■ Work order: The line containing "[0:00.00-0:00.80]" and every line after it, through the end of the records below: repeat them exactly, nothing more.

*** Material for this task ***

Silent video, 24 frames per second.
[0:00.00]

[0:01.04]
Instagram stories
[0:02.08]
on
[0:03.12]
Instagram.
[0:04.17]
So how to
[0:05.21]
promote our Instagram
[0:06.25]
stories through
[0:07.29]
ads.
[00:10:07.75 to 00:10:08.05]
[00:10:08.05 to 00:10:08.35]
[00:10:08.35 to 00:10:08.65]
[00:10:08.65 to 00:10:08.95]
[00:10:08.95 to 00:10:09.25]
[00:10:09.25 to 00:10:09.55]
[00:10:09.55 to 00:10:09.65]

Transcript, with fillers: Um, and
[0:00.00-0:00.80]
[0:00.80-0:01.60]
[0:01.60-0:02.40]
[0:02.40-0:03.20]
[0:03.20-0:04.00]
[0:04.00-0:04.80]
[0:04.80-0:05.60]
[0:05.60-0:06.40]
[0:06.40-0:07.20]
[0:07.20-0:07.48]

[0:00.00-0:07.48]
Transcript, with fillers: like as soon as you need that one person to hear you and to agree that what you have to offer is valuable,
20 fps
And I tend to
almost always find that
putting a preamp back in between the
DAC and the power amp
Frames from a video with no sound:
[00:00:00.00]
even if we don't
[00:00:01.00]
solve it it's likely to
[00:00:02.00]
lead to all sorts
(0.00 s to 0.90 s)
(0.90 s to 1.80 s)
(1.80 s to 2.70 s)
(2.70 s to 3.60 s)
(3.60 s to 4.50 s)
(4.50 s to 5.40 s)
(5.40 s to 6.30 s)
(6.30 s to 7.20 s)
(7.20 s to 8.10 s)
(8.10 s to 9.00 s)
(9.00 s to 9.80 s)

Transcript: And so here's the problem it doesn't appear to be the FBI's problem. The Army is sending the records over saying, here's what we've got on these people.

*** End of Material for this task ***

■ Solution below:
[0:00.00-0:00.80]
[0:00.80-0:01.60]
[0:01.60-0:02.40]
[0:02.40-0:03.20]
[0:03.20-0:04.00]
[0:04.00-0:04.80]
[0:04.80-0:05.60]
[0:05.60-0:06.40]
[0:06.40-0:07.20]
[0:07.20-0:07.48]

[0:00.00-0:07.48]
Transcript, with fillers: like as soon as you need that one person to hear you and to agree that what you have to offer is valuable,
20 fps
And I tend to
almost always find that
putting a preamp back in between the
DAC and the power amp
Frames from a video with no sound:
[00:00:00.00]
even if we don't
[00:00:01.00]
solve it it's likely to
[00:00:02.00]
lead to all sorts
(0.00 s to 0.90 s)
(0.90 s to 1.80 s)
(1.80 s to 2.70 s)
(2.70 s to 3.60 s)
(3.60 s to 4.50 s)
(4.50 s to 5.40 s)
(5.40 s to 6.30 s)
(6.30 s to 7.20 s)
(7.20 s to 8.10 s)
(8.10 s to 9.00 s)
(9.00 s to 9.80 s)

Transcript: And so here's the problem it doesn't appear to be the FBI's problem. The Army is sending the records over saying, here's what we've got on these people.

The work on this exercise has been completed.